ACTIVITY
Return, with both end lines included, exactly what the data below holds from the line with "[7.00-8.00s]" through the line with "Frames from a", though not the pictures.
■ ■ ■
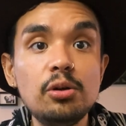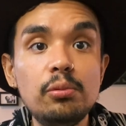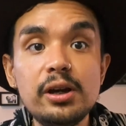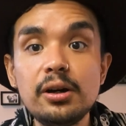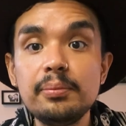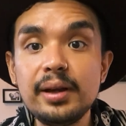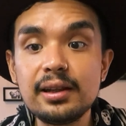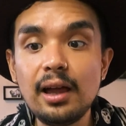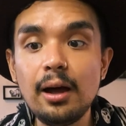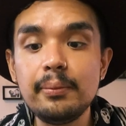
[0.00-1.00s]
We don't pick
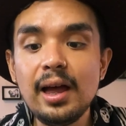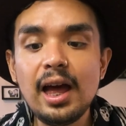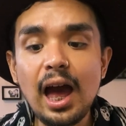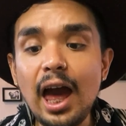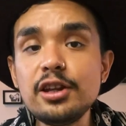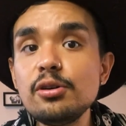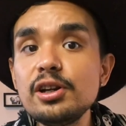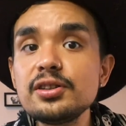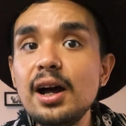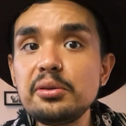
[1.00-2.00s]
them. And you
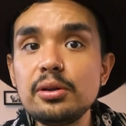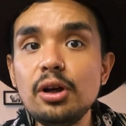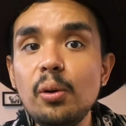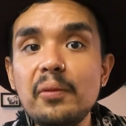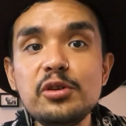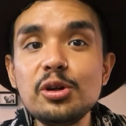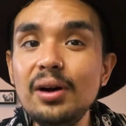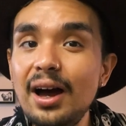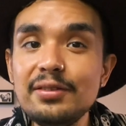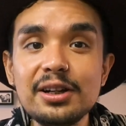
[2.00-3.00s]
also have to know, if you
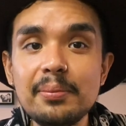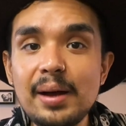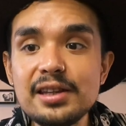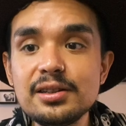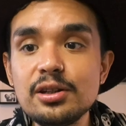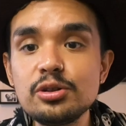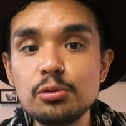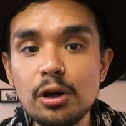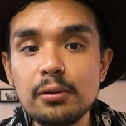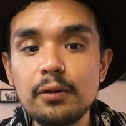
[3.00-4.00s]
don't have the capacities to
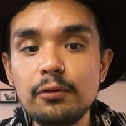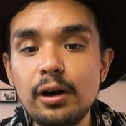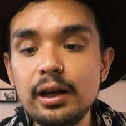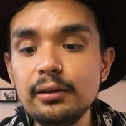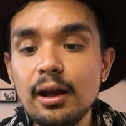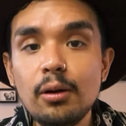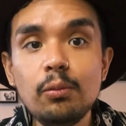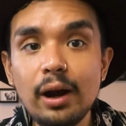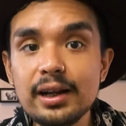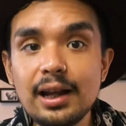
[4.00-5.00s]
work with one
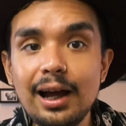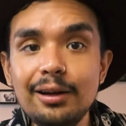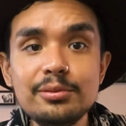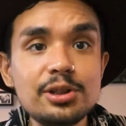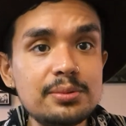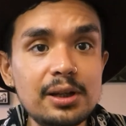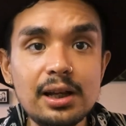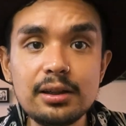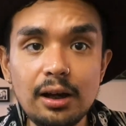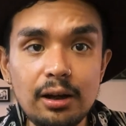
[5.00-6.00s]
right now, just be
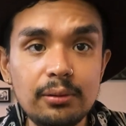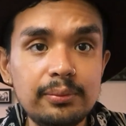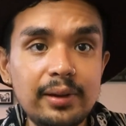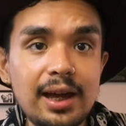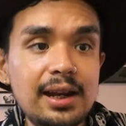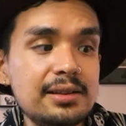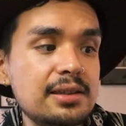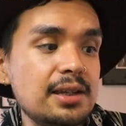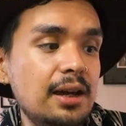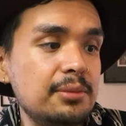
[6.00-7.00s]
like, yo, it ain't the
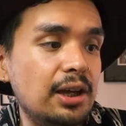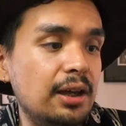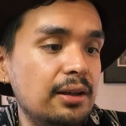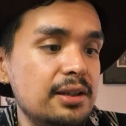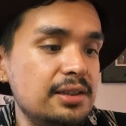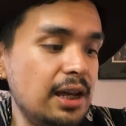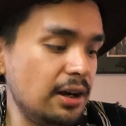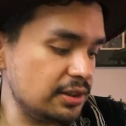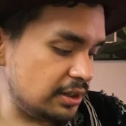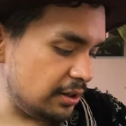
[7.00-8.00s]
time yet. Because they are
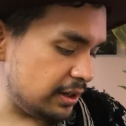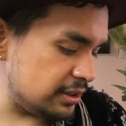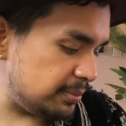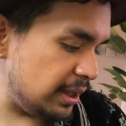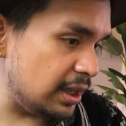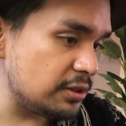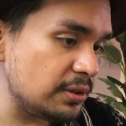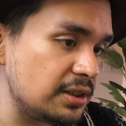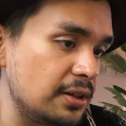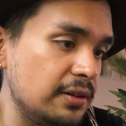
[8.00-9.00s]
serious beings
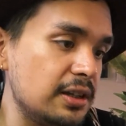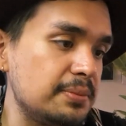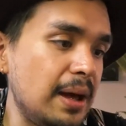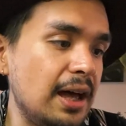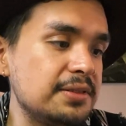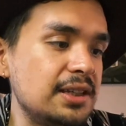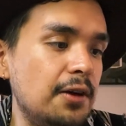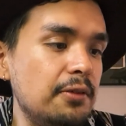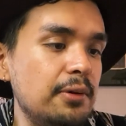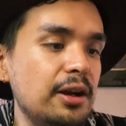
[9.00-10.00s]
with serious paths. Now,
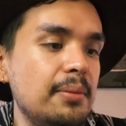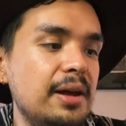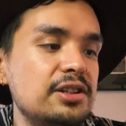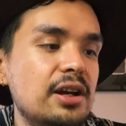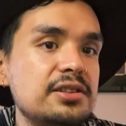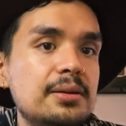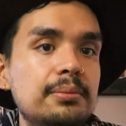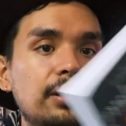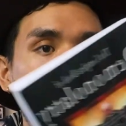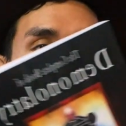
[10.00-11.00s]
I'm going to recommend y'all some
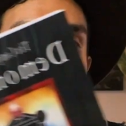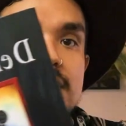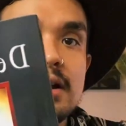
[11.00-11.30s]
books.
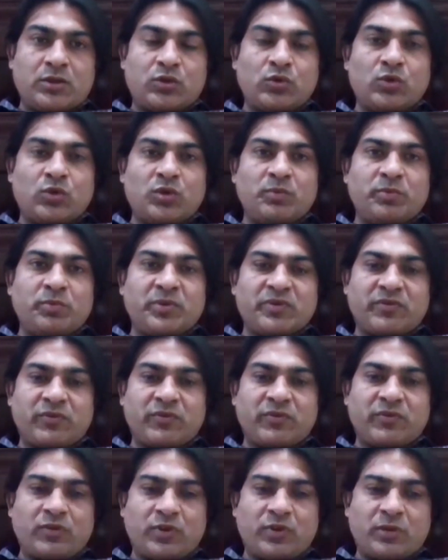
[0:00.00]
don't
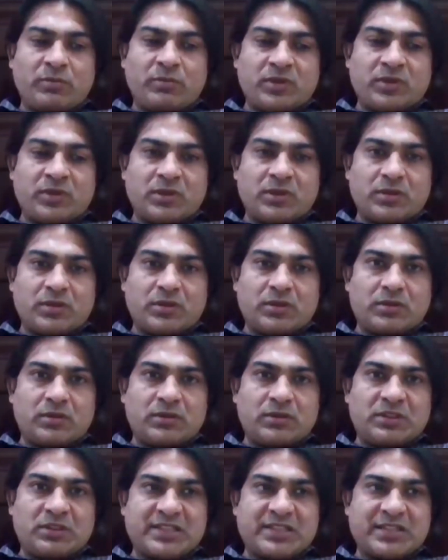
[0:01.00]
perform the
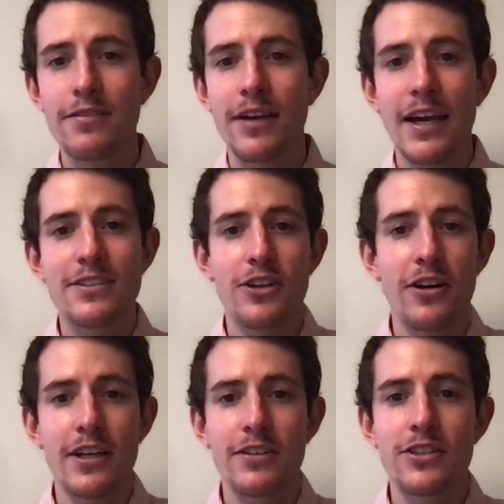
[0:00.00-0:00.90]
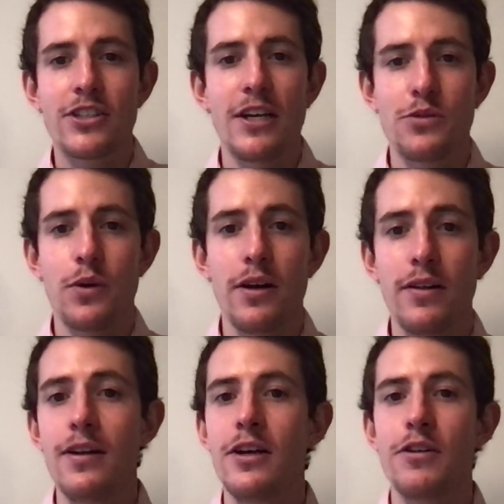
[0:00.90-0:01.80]
and taught English as
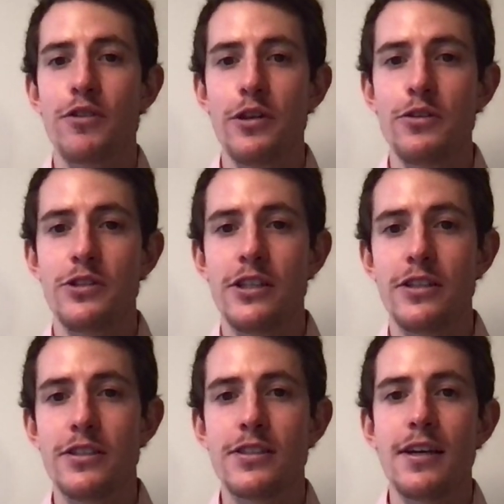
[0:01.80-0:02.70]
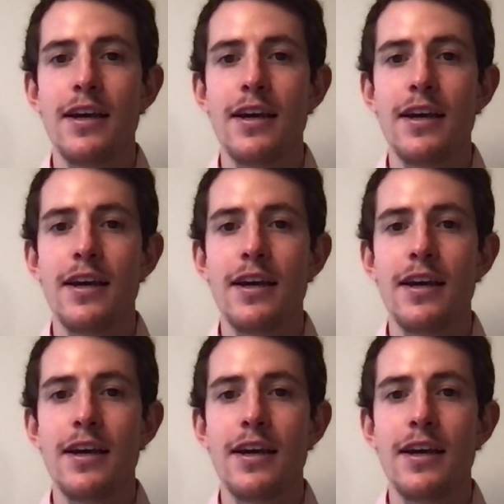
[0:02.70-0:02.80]
well for those years.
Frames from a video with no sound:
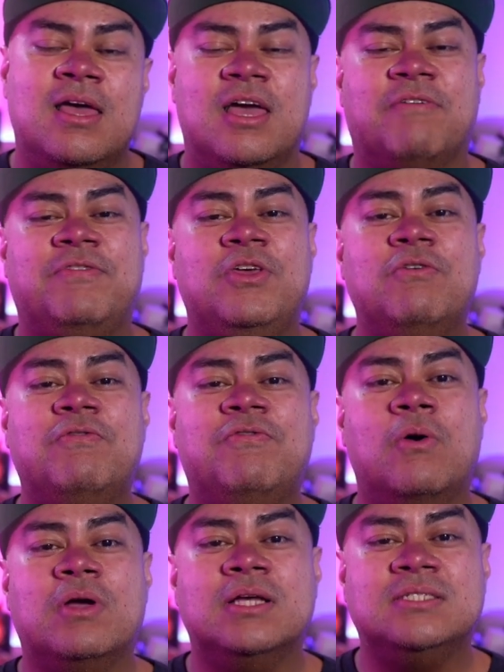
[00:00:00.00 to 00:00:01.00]
If you
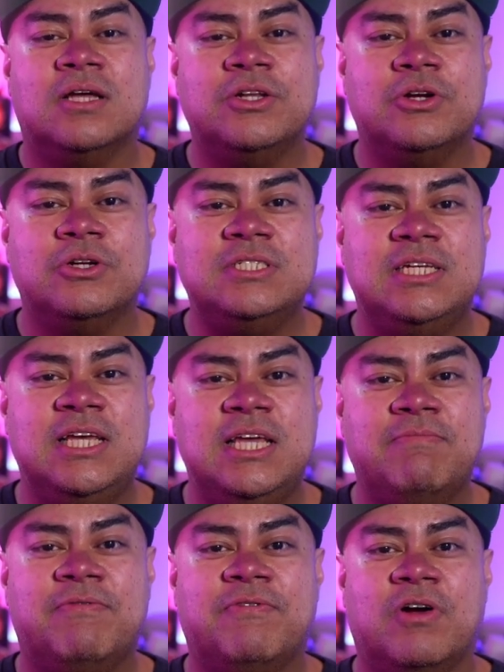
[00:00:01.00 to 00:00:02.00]
focus on your
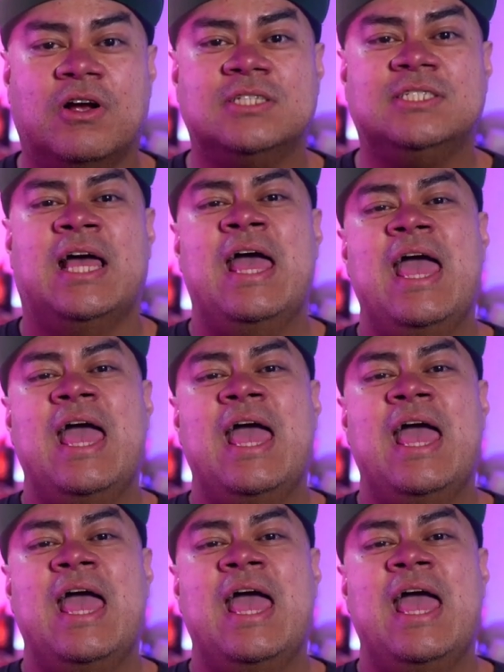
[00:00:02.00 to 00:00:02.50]
team first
■ ■ ■
RESPONSE BOX
[7.00-8.00s]
time yet. Because they are
[8.00-9.00s]
serious beings
[9.00-10.00s]
with serious paths. Now,
[10.00-11.00s]
I'm going to recommend y'all some
[11.00-11.30s]
books.
[0:00.00]
don't
[0:01.00]
perform the
[0:00.00-0:00.90]
[0:00.90-0:01.80]
and taught English as
[0:01.80-0:02.70]
[0:02.70-0:02.80]
well for those years.
Frames from a video with no sound:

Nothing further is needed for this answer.